What needs to be done:
Please print the line that holds "(395.92 s to 396.92 s)" and each line after it to the end of the data, word for word, without any pictures.

BEGIN

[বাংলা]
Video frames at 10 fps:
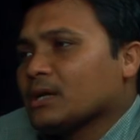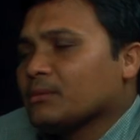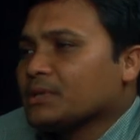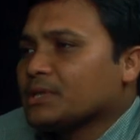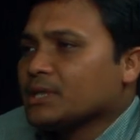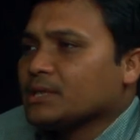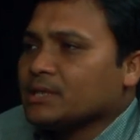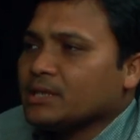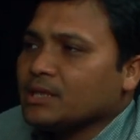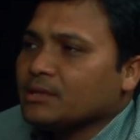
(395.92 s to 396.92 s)
আমরা
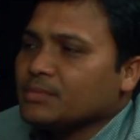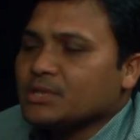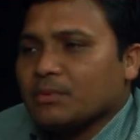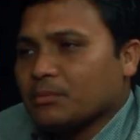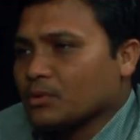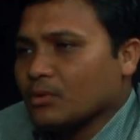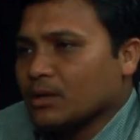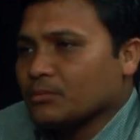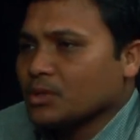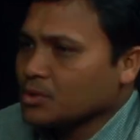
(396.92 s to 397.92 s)
ট্রেনেতে বীজ বপন
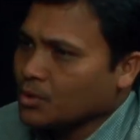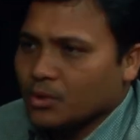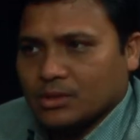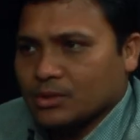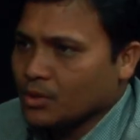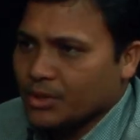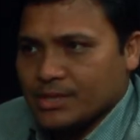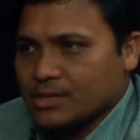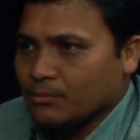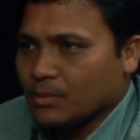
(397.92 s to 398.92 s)
করলাম গত ষোলো ষোলোই
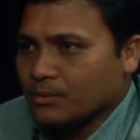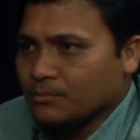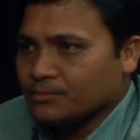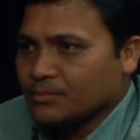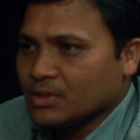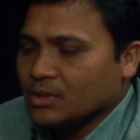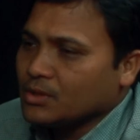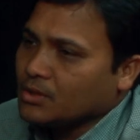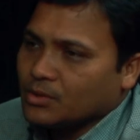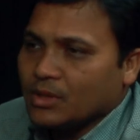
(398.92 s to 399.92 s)
ডিসেম্বর আচ্ছা, আচ্ছা
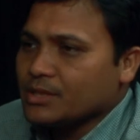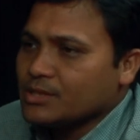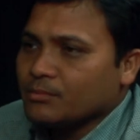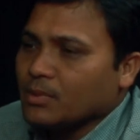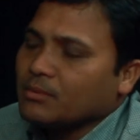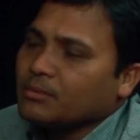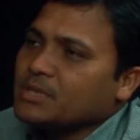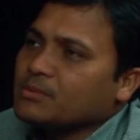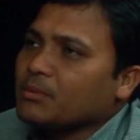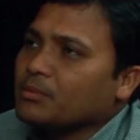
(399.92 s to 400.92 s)
ষোলোই ডিসেম্বর আমরা
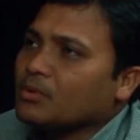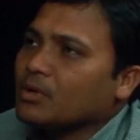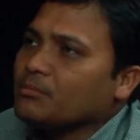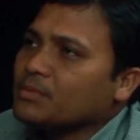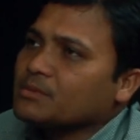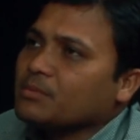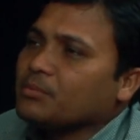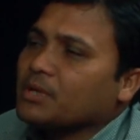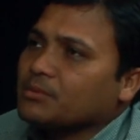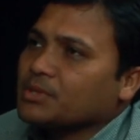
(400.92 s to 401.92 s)
বীজ বপন করলাম বীজ
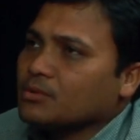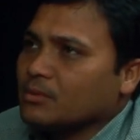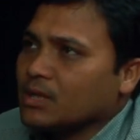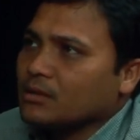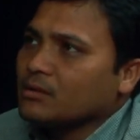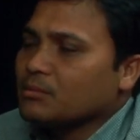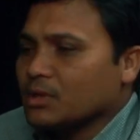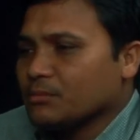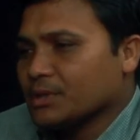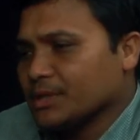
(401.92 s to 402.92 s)
বপনে আমাদের সময় লাগলো
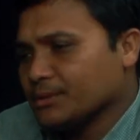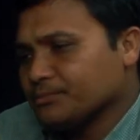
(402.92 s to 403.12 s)
মোটামুটি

END

Exercise result:
(395.92 s to 396.92 s)
আমরা
(396.92 s to 397.92 s)
ট্রেনেতে বীজ বপন
(397.92 s to 398.92 s)
করলাম গত ষোলো ষোলোই
(398.92 s to 399.92 s)
ডিসেম্বর আচ্ছা, আচ্ছা
(399.92 s to 400.92 s)
ষোলোই ডিসেম্বর আমরা
(400.92 s to 401.92 s)
বীজ বপন করলাম বীজ
(401.92 s to 402.92 s)
বপনে আমাদের সময় লাগলো
(402.92 s to 403.12 s)
মোটামুটি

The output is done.